Another topic, unfortunately, that really needs to be discussed. And thank you to Roxane Gay for a brutally clarifying discussion of rape and what it is and means.

"Penis Gagging, BDSM, and Rape Fantasy: The Truth About Kinky Sexting" by Rachel Kramer Bussel:
"Without the motivation of the person sending and receiving [bits of erotic conversation], you really don't know anything, and yet a default anti-BDSM reaction seems to be acceptable. Our public squeamishness over the fact that some people can eroticize pain, degradation, and being ordered around, safely, consensually, and pleasurably, is nothing more than a prejudice that needs to be eradicated."
I have reams of chat logs that would make a lot of people seriously wonder about me. I like the solidarity of sex writing. When one person speaks up, it lets other people know that what they're doing can't be so terribly weird. I admire the bravery it takes to single yourself out and reveal what's in your bed, your closet, or saved on your computer.

"Adrian's Penis: Care and Handling" by Adrian Colesberry:
"Adrian holds no delusions about women wanting a man to last forever. In his experience, they resoundingly haven't. It's great for those first few times when you just can't get enough of each other, but after that, if you are anything like every woman he's ever been with, you'll be over it."
This piece is hilarious, real, and refreshingly honest. Written in a style that reminds me of David Foster Wallace (complete with footnotes) it is wry, self-deprecating, and friendly, while also cutting to the core of what's so damn uncomfortable about having sex with people who aren't you.
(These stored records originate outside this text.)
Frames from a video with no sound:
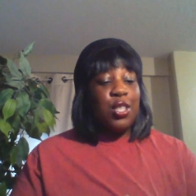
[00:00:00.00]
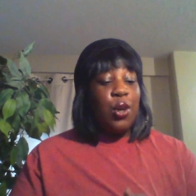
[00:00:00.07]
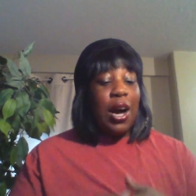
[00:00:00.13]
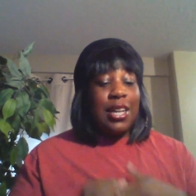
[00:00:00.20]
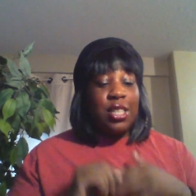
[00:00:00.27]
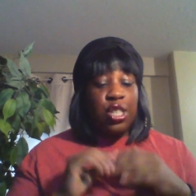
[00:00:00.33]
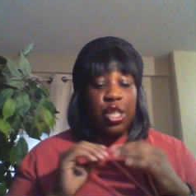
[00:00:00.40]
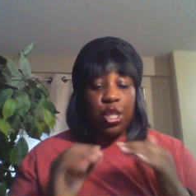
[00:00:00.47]
So
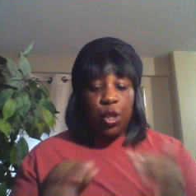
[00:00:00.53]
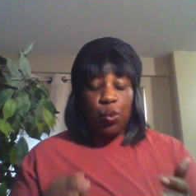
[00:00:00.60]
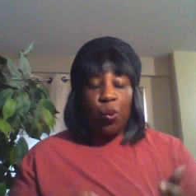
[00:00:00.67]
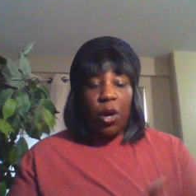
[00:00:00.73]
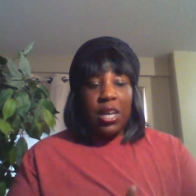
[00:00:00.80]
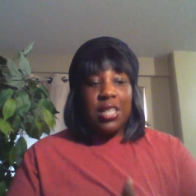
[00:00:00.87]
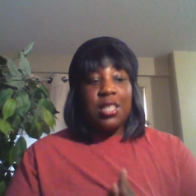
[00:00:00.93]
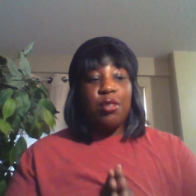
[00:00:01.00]
I just
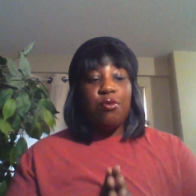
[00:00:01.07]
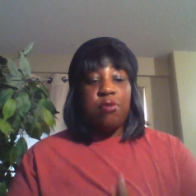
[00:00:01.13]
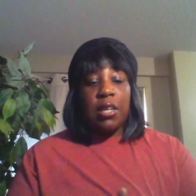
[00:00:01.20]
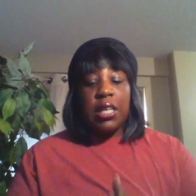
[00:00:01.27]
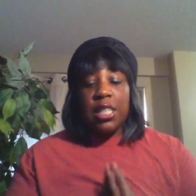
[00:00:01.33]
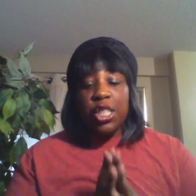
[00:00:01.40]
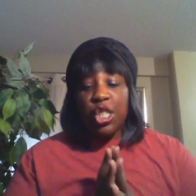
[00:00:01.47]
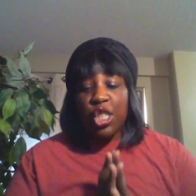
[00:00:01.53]
wanted to
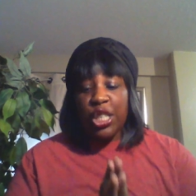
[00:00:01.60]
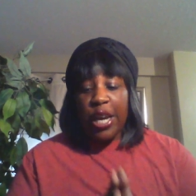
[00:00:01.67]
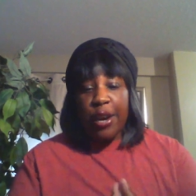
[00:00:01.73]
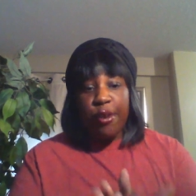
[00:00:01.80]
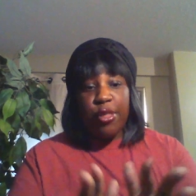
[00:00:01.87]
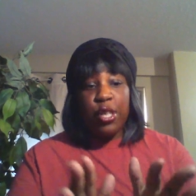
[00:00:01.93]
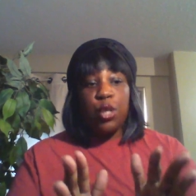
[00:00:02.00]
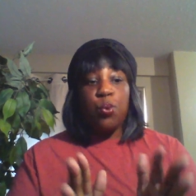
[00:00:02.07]
really
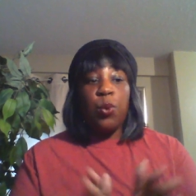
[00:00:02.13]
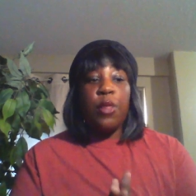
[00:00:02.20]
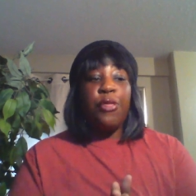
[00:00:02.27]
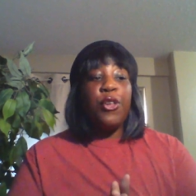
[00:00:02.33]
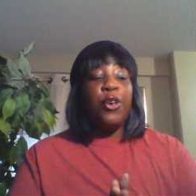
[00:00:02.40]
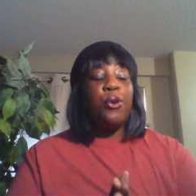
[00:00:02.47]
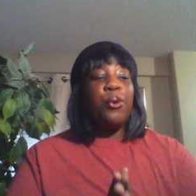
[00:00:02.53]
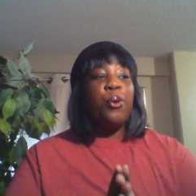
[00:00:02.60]
share this with
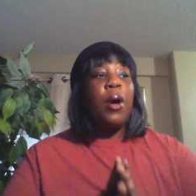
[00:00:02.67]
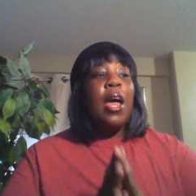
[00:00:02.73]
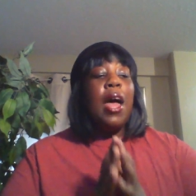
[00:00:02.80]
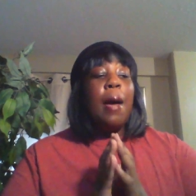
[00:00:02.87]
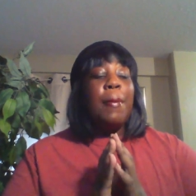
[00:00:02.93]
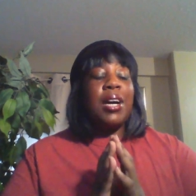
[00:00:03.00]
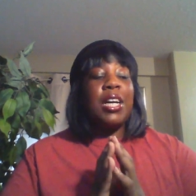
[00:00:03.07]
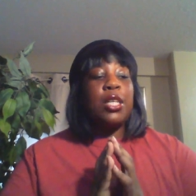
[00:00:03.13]
you,
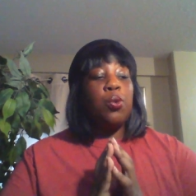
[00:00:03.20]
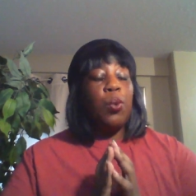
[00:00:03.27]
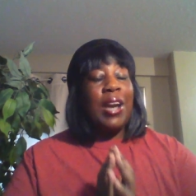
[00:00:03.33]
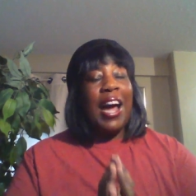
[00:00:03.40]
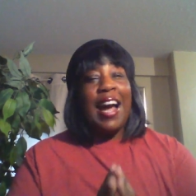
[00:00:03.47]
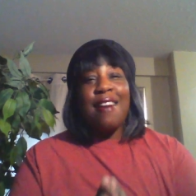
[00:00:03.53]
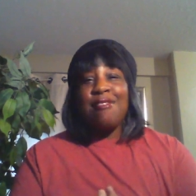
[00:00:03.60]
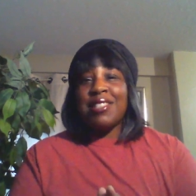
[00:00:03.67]
because when
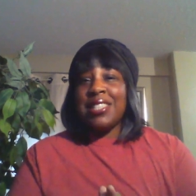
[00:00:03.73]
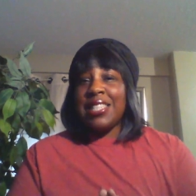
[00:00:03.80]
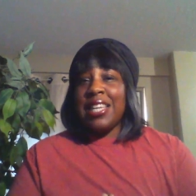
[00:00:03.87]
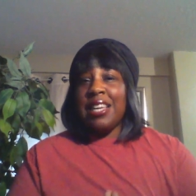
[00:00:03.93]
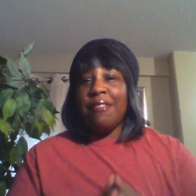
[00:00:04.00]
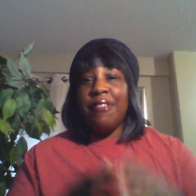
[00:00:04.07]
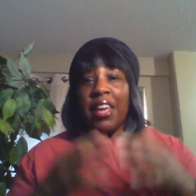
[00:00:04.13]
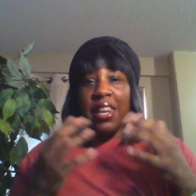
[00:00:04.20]
I
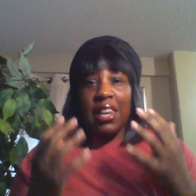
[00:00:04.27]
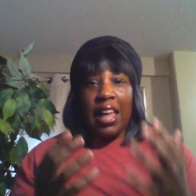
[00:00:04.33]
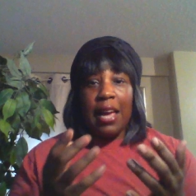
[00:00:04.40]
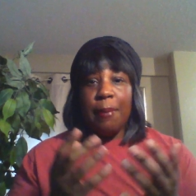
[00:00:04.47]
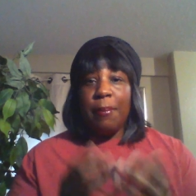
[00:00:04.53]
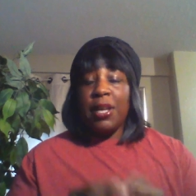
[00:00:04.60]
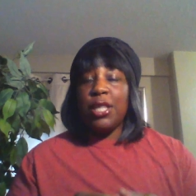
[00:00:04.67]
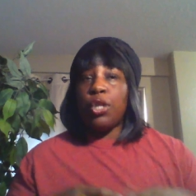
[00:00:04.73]
receive
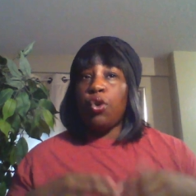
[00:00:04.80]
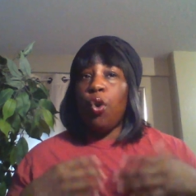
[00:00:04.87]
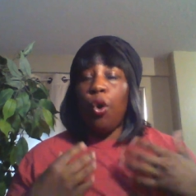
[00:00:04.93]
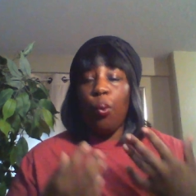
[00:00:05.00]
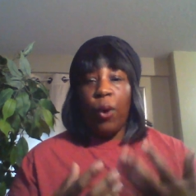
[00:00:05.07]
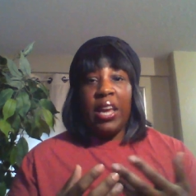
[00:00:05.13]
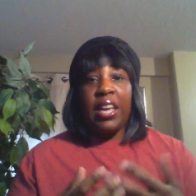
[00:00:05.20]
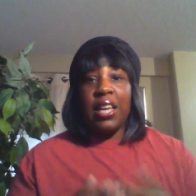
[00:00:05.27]
enlightenment or
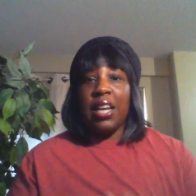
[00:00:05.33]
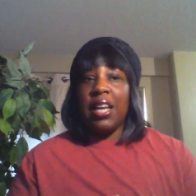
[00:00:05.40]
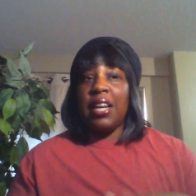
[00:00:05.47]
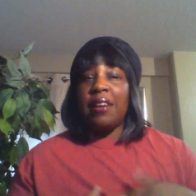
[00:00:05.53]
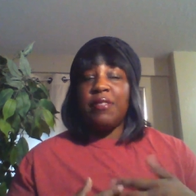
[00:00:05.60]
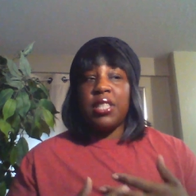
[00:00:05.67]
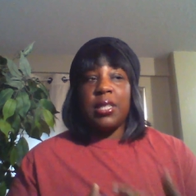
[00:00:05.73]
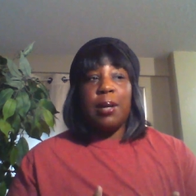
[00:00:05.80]
awakening
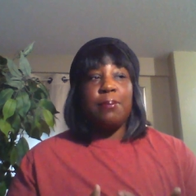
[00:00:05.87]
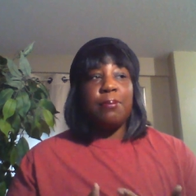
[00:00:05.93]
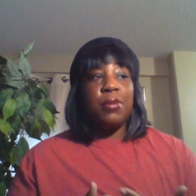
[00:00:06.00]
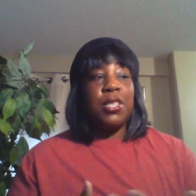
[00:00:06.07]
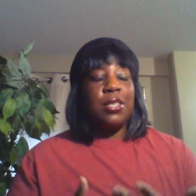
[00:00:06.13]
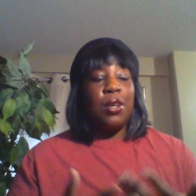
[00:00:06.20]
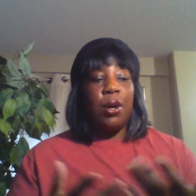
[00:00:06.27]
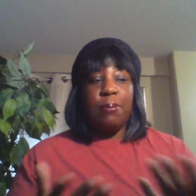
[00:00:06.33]
of some
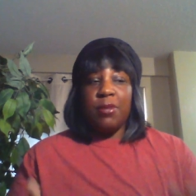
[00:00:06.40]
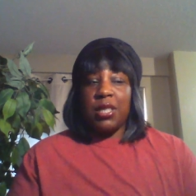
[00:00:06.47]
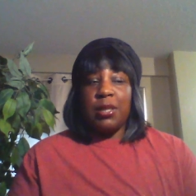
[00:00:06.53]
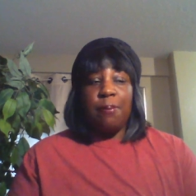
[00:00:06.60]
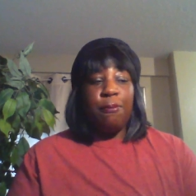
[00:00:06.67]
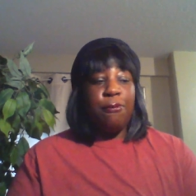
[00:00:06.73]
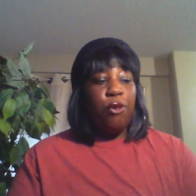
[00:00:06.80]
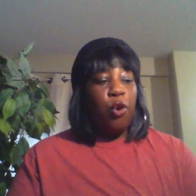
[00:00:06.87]
um,
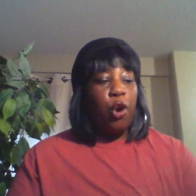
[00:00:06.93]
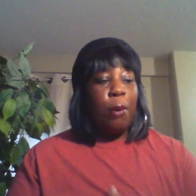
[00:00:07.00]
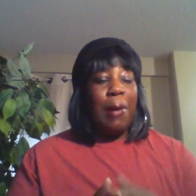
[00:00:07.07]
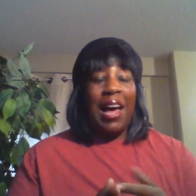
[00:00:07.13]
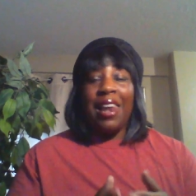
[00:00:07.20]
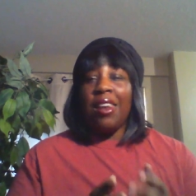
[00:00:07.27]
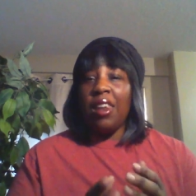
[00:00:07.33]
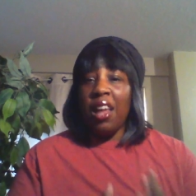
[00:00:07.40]
some form,
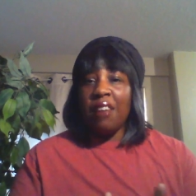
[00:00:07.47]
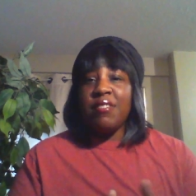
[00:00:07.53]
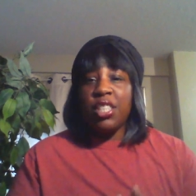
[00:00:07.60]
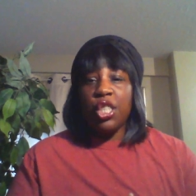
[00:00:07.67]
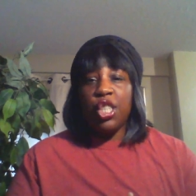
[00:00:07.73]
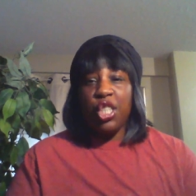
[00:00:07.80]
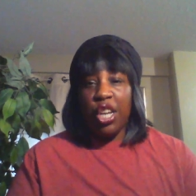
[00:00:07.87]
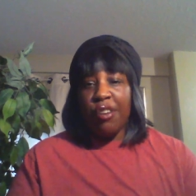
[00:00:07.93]
I love to
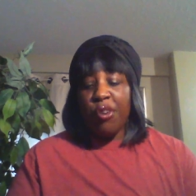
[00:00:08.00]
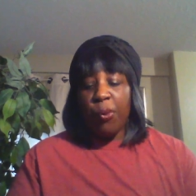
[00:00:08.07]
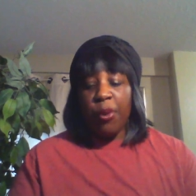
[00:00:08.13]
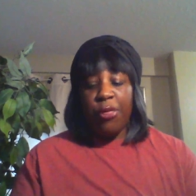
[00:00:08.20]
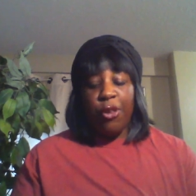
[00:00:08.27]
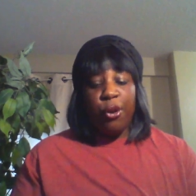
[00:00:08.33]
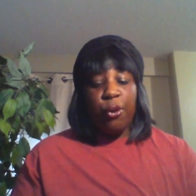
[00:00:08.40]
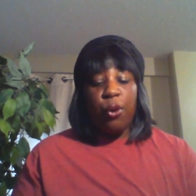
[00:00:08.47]
share it
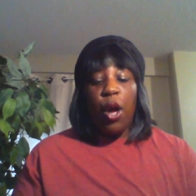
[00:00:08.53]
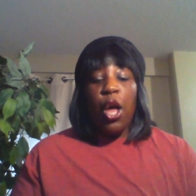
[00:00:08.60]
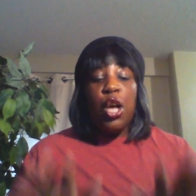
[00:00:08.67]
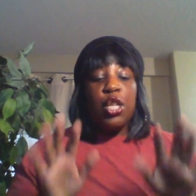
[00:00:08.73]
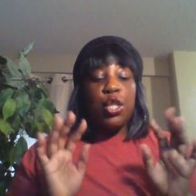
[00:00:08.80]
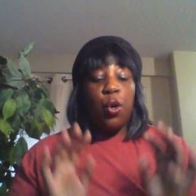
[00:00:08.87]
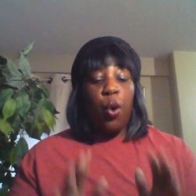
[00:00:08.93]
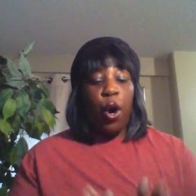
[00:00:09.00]
with you.
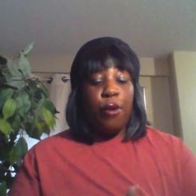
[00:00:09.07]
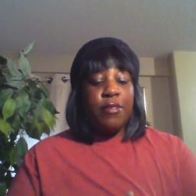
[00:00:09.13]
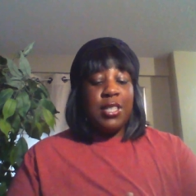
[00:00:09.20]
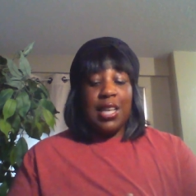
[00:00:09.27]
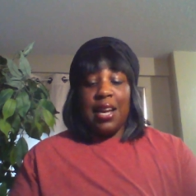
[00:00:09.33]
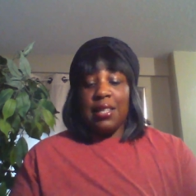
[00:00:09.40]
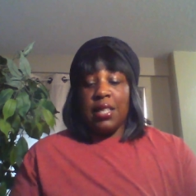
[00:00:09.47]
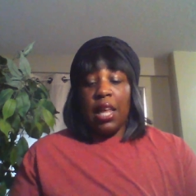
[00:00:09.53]
So earth
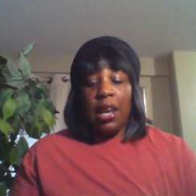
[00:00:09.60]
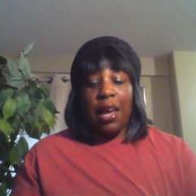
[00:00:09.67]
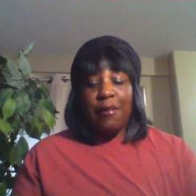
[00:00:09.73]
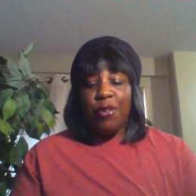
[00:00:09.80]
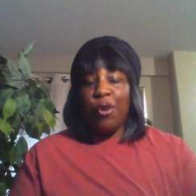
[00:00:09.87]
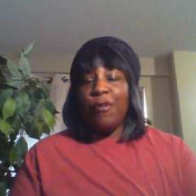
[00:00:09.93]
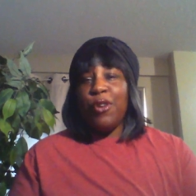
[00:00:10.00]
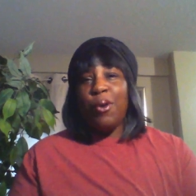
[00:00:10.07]
signs, I love
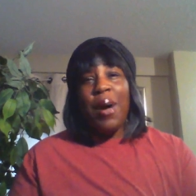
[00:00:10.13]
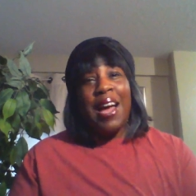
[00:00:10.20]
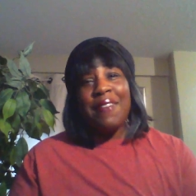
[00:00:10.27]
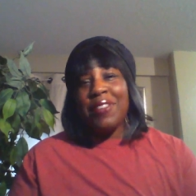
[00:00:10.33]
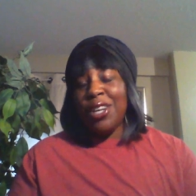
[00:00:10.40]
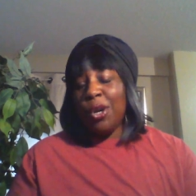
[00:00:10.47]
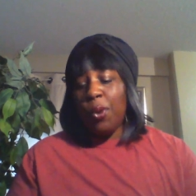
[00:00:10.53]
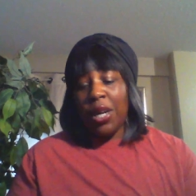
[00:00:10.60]
you. If you have
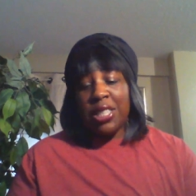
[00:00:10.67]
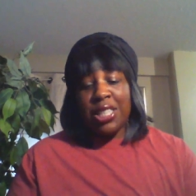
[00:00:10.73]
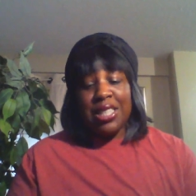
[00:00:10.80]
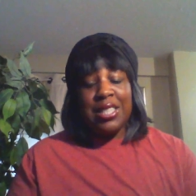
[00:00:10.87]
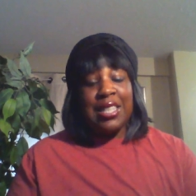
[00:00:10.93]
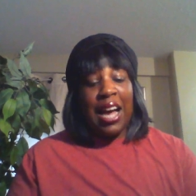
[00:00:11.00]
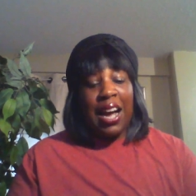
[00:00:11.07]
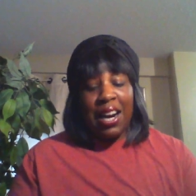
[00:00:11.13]
any
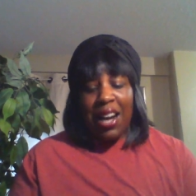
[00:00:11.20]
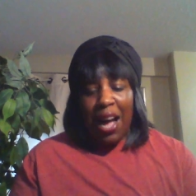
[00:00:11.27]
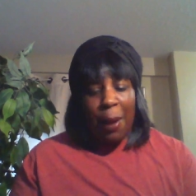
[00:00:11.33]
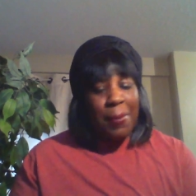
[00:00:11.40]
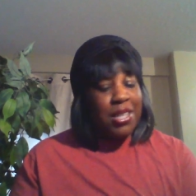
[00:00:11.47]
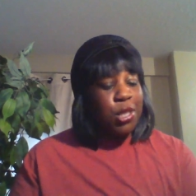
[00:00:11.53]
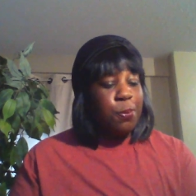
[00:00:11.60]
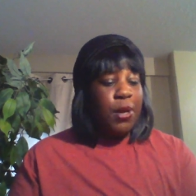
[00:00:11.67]
questions,
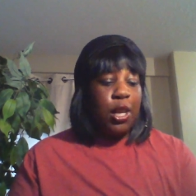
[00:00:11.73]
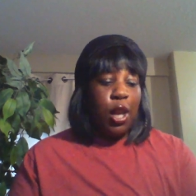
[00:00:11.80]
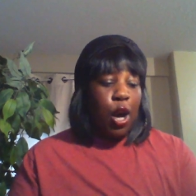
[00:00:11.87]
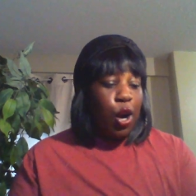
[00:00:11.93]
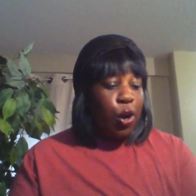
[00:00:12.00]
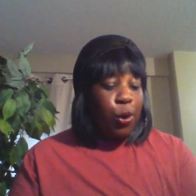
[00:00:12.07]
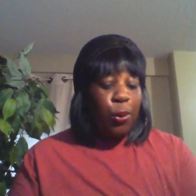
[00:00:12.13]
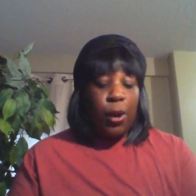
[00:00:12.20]
comments
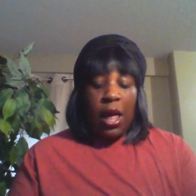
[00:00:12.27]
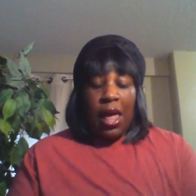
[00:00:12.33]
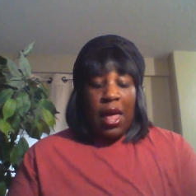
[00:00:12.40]
below.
"Love Grenade" by Lidia Yuknavitch:

"We ate each other we ate pickled herring we ate Gruyere cheese. We ate the animal out of each other's bodies we ate steak we ate chocolate two women my chocolate. We drank each other we drank all the beer we drank all the wine we peed outside. We got high on skin and cum and sweat we got high on pot. We came in waves we ran out and into the waves."
Poetic and cutting. I had a hard time picking a quote for this one because you just have to read the whole thing. Quite different from the rest of the pieces in the book because it's much less intellectual. I was glad for it.


Looking back, I've written a blurb for more than a third of the pieces in the book and I could easily do more. Every page is well worth reading. I highly recommend it.